Dataset entries:
◆ ◆ ◆ ◆ ◆

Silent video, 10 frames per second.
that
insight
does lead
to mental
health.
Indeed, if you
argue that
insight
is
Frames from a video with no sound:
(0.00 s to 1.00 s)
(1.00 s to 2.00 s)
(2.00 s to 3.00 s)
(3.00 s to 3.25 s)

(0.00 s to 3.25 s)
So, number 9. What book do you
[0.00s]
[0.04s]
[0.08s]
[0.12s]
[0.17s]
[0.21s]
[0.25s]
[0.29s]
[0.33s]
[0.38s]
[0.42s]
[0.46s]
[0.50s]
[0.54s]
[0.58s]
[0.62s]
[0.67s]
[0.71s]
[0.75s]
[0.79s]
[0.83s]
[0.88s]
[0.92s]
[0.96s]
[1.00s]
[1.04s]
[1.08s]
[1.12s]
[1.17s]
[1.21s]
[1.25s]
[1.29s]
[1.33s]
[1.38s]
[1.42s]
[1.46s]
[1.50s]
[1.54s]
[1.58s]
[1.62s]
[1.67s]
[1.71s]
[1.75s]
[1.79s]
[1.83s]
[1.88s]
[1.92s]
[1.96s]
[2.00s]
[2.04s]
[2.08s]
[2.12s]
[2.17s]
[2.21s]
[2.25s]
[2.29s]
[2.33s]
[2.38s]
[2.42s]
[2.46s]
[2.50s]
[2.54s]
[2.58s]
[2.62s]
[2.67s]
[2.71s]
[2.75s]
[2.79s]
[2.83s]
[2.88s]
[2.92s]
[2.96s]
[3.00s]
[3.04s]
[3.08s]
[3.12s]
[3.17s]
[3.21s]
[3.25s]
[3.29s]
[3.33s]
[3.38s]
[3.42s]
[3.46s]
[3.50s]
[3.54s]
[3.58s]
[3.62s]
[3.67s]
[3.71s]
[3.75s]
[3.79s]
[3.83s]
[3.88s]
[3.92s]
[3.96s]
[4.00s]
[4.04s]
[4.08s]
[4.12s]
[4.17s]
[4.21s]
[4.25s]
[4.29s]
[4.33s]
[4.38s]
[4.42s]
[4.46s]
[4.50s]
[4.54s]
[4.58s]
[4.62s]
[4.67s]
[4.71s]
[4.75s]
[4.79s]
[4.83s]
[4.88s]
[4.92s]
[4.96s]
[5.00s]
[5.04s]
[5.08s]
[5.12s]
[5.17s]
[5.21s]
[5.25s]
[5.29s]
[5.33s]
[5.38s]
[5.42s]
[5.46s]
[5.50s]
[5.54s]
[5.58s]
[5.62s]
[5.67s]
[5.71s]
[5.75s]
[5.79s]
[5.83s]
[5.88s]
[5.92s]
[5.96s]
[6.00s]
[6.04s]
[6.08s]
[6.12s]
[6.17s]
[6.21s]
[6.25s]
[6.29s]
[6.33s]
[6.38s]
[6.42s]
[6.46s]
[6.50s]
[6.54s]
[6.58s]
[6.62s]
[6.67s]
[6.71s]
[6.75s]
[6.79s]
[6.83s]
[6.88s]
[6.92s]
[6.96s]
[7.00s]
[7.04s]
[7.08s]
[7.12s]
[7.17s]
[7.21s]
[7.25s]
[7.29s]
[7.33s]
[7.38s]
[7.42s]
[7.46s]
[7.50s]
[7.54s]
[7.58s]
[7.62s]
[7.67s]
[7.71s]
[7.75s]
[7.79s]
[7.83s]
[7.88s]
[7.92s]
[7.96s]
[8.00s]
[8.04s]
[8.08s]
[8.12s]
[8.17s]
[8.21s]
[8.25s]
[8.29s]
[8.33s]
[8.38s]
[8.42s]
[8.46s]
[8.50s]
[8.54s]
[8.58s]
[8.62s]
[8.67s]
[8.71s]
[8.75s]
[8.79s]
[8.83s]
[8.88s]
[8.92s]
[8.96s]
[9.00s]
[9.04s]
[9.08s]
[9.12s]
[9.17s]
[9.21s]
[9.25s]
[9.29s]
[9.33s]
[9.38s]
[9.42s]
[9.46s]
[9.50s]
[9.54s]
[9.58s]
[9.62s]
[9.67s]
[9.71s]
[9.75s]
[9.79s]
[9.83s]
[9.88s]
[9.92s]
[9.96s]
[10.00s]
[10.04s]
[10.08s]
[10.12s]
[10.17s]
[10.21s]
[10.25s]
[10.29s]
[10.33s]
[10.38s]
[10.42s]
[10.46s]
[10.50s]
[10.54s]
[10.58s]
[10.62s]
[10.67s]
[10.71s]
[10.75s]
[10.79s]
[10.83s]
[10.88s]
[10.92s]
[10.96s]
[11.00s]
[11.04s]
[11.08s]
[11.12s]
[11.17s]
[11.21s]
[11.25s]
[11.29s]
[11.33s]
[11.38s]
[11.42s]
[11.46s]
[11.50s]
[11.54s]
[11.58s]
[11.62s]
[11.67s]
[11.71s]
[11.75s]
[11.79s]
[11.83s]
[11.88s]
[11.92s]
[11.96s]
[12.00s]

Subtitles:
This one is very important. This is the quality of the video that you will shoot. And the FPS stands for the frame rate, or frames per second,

◆ ◆ ◆ ◆ ◆

ASSIGNMENT: Retype the records, line for line.

ANSWER:
Silent video, 10 frames per second.
that
insight
does lead
to mental
health.
Indeed, if you
argue that
insight
is
Frames from a video with no sound:
(0.00 s to 1.00 s)
(1.00 s to 2.00 s)
(2.00 s to 3.00 s)
(3.00 s to 3.25 s)

(0.00 s to 3.25 s)
So, number 9. What book do you
[0.00s]
[0.04s]
[0.08s]
[0.12s]
[0.17s]
[0.21s]
[0.25s]
[0.29s]
[0.33s]
[0.38s]
[0.42s]
[0.46s]
[0.50s]
[0.54s]
[0.58s]
[0.62s]
[0.67s]
[0.71s]
[0.75s]
[0.79s]
[0.83s]
[0.88s]
[0.92s]
[0.96s]
[1.00s]
[1.04s]
[1.08s]
[1.12s]
[1.17s]
[1.21s]
[1.25s]
[1.29s]
[1.33s]
[1.38s]
[1.42s]
[1.46s]
[1.50s]
[1.54s]
[1.58s]
[1.62s]
[1.67s]
[1.71s]
[1.75s]
[1.79s]
[1.83s]
[1.88s]
[1.92s]
[1.96s]
[2.00s]
[2.04s]
[2.08s]
[2.12s]
[2.17s]
[2.21s]
[2.25s]
[2.29s]
[2.33s]
[2.38s]
[2.42s]
[2.46s]
[2.50s]
[2.54s]
[2.58s]
[2.62s]
[2.67s]
[2.71s]
[2.75s]
[2.79s]
[2.83s]
[2.88s]
[2.92s]
[2.96s]
[3.00s]
[3.04s]
[3.08s]
[3.12s]
[3.17s]
[3.21s]
[3.25s]
[3.29s]
[3.33s]
[3.38s]
[3.42s]
[3.46s]
[3.50s]
[3.54s]
[3.58s]
[3.62s]
[3.67s]
[3.71s]
[3.75s]
[3.79s]
[3.83s]
[3.88s]
[3.92s]
[3.96s]
[4.00s]
[4.04s]
[4.08s]
[4.12s]
[4.17s]
[4.21s]
[4.25s]
[4.29s]
[4.33s]
[4.38s]
[4.42s]
[4.46s]
[4.50s]
[4.54s]
[4.58s]
[4.62s]
[4.67s]
[4.71s]
[4.75s]
[4.79s]
[4.83s]
[4.88s]
[4.92s]
[4.96s]
[5.00s]
[5.04s]
[5.08s]
[5.12s]
[5.17s]
[5.21s]
[5.25s]
[5.29s]
[5.33s]
[5.38s]
[5.42s]
[5.46s]
[5.50s]
[5.54s]
[5.58s]
[5.62s]
[5.67s]
[5.71s]
[5.75s]
[5.79s]
[5.83s]
[5.88s]
[5.92s]
[5.96s]
[6.00s]
[6.04s]
[6.08s]
[6.12s]
[6.17s]
[6.21s]
[6.25s]
[6.29s]
[6.33s]
[6.38s]
[6.42s]
[6.46s]
[6.50s]
[6.54s]
[6.58s]
[6.62s]
[6.67s]
[6.71s]
[6.75s]
[6.79s]
[6.83s]
[6.88s]
[6.92s]
[6.96s]
[7.00s]
[7.04s]
[7.08s]
[7.12s]
[7.17s]
[7.21s]
[7.25s]
[7.29s]
[7.33s]
[7.38s]
[7.42s]
[7.46s]
[7.50s]
[7.54s]
[7.58s]
[7.62s]
[7.67s]
[7.71s]
[7.75s]
[7.79s]
[7.83s]
[7.88s]
[7.92s]
[7.96s]
[8.00s]
[8.04s]
[8.08s]
[8.12s]
[8.17s]
[8.21s]
[8.25s]
[8.29s]
[8.33s]
[8.38s]
[8.42s]
[8.46s]
[8.50s]
[8.54s]
[8.58s]
[8.62s]
[8.67s]
[8.71s]
[8.75s]
[8.79s]
[8.83s]
[8.88s]
[8.92s]
[8.96s]
[9.00s]
[9.04s]
[9.08s]
[9.12s]
[9.17s]
[9.21s]
[9.25s]
[9.29s]
[9.33s]
[9.38s]
[9.42s]
[9.46s]
[9.50s]
[9.54s]
[9.58s]
[9.62s]
[9.67s]
[9.71s]
[9.75s]
[9.79s]
[9.83s]
[9.88s]
[9.92s]
[9.96s]
[10.00s]
[10.04s]
[10.08s]
[10.12s]
[10.17s]
[10.21s]
[10.25s]
[10.29s]
[10.33s]
[10.38s]
[10.42s]
[10.46s]
[10.50s]
[10.54s]
[10.58s]
[10.62s]
[10.67s]
[10.71s]
[10.75s]
[10.79s]
[10.83s]
[10.88s]
[10.92s]
[10.96s]
[11.00s]
[11.04s]
[11.08s]
[11.12s]
[11.17s]
[11.21s]
[11.25s]
[11.29s]
[11.33s]
[11.38s]
[11.42s]
[11.46s]
[11.50s]
[11.54s]
[11.58s]
[11.62s]
[11.67s]
[11.71s]
[11.75s]
[11.79s]
[11.83s]
[11.88s]
[11.92s]
[11.96s]
[12.00s]

Subtitles:
This one is very important. This is the quality of the video that you will shoot. And the FPS stands for the frame rate, or frames per second,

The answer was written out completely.